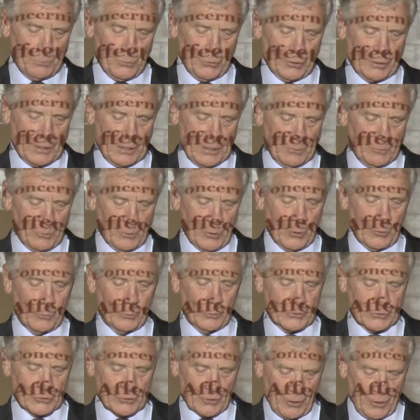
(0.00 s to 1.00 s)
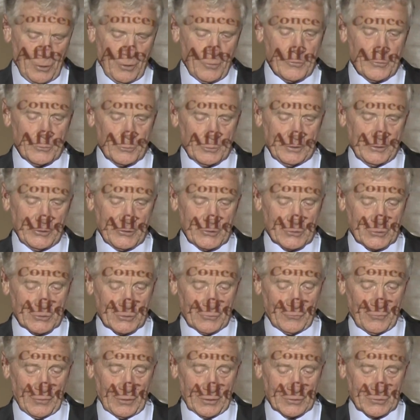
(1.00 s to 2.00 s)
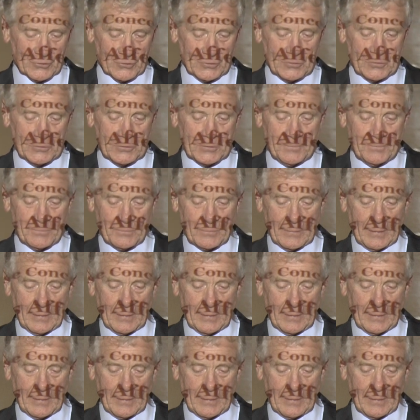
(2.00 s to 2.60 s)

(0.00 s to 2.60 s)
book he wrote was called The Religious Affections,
──────────────────────────────
# WHAT YOU HAVE TO DO
Copy every record above exactly, leaving out any pictures.

# ANSWER TO THE PROBLEM
(0.00 s to 1.00 s)
(1.00 s to 2.00 s)
(2.00 s to 2.60 s)

(0.00 s to 2.60 s)
book he wrote was called The Religious Affections,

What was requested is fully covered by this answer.